[INPUT]
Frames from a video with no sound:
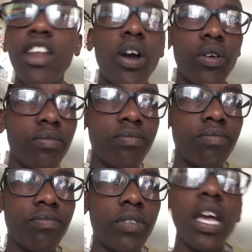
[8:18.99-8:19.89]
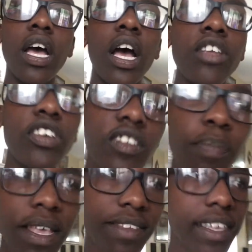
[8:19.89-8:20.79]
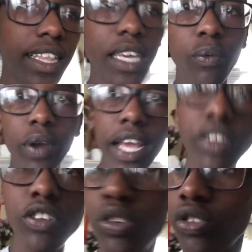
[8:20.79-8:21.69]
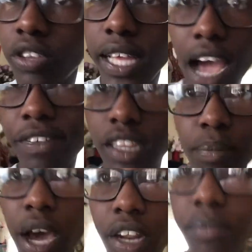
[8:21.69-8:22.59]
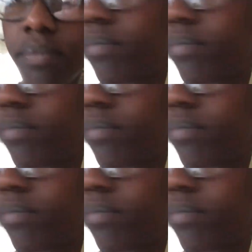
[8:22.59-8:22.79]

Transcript: No. Just basically what I usually have at the bottom.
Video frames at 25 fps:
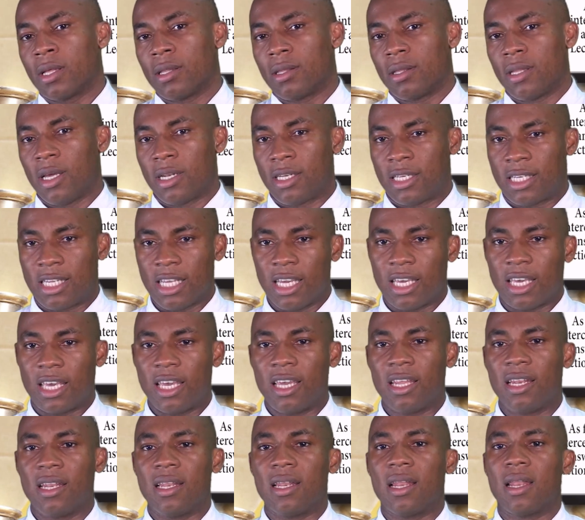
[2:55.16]
the
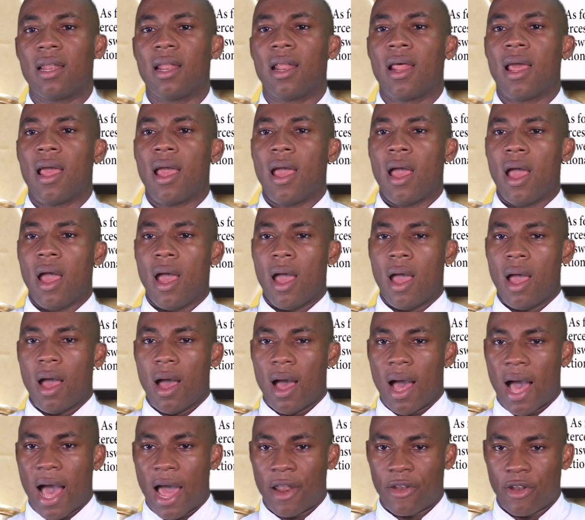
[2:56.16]
deacon,
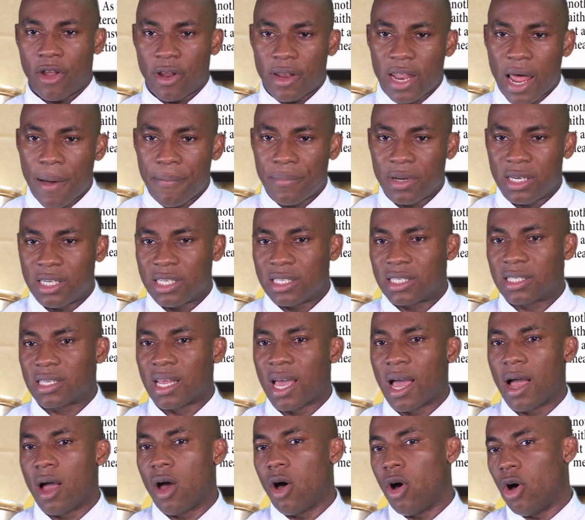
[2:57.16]
another
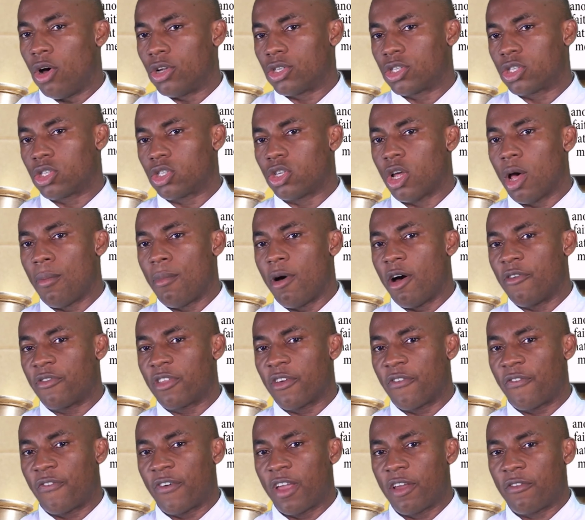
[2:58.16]
minister, or some of
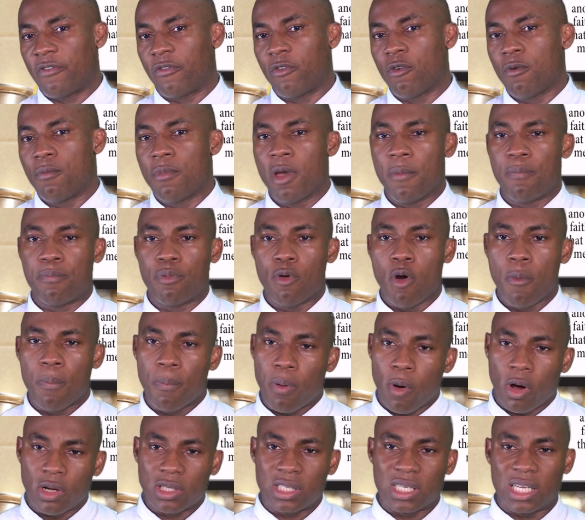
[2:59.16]
the faithful may
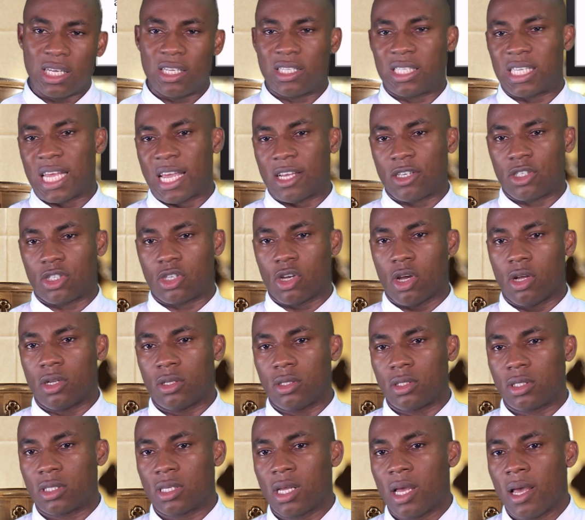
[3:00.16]
propose
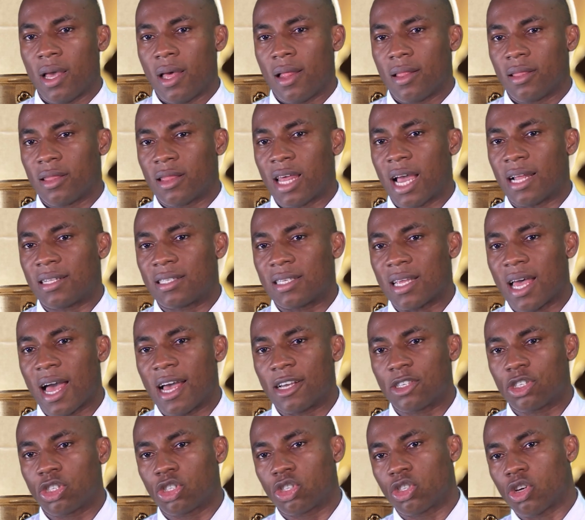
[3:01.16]
intentions that
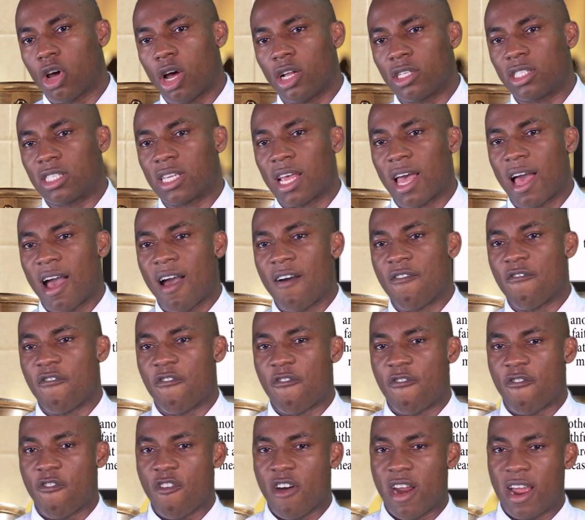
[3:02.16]
are short and
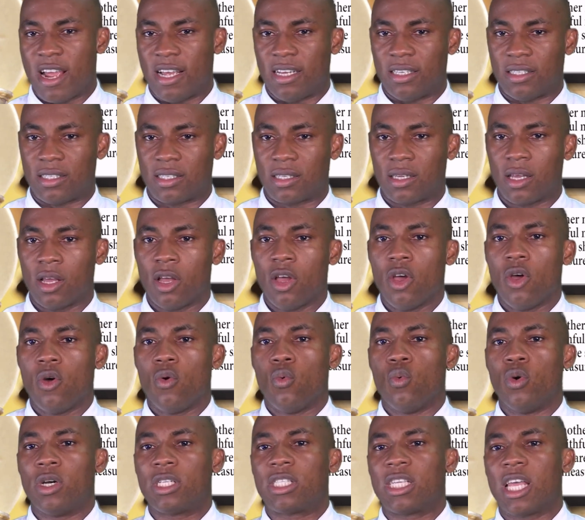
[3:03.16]
phrased
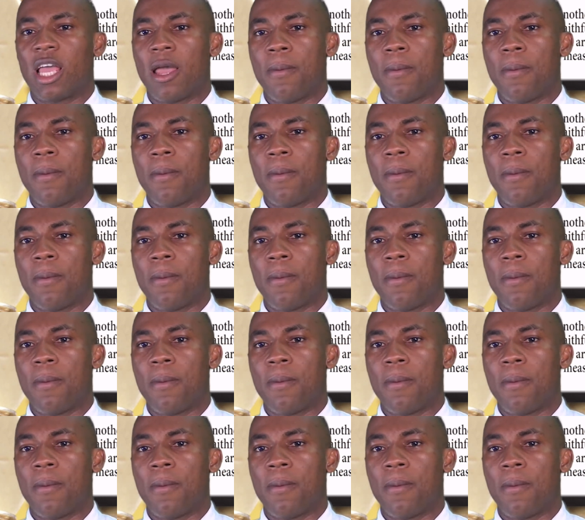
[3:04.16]
with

[EXERCISE]
Please restate all of the listing above word for word, with no pictures.

[SOLUTION TO THIS TASK]
Frames from a video with no sound:
[8:18.99-8:19.89]
[8:19.89-8:20.79]
[8:20.79-8:21.69]
[8:21.69-8:22.59]
[8:22.59-8:22.79]

Transcript: No. Just basically what I usually have at the bottom.
Video frames at 25 fps:
[2:55.16]
the
[2:56.16]
deacon,
[2:57.16]
another
[2:58.16]
minister, or some of
[2:59.16]
the faithful may
[3:00.16]
propose
[3:01.16]
intentions that
[3:02.16]
are short and
[3:03.16]
phrased
[3:04.16]
with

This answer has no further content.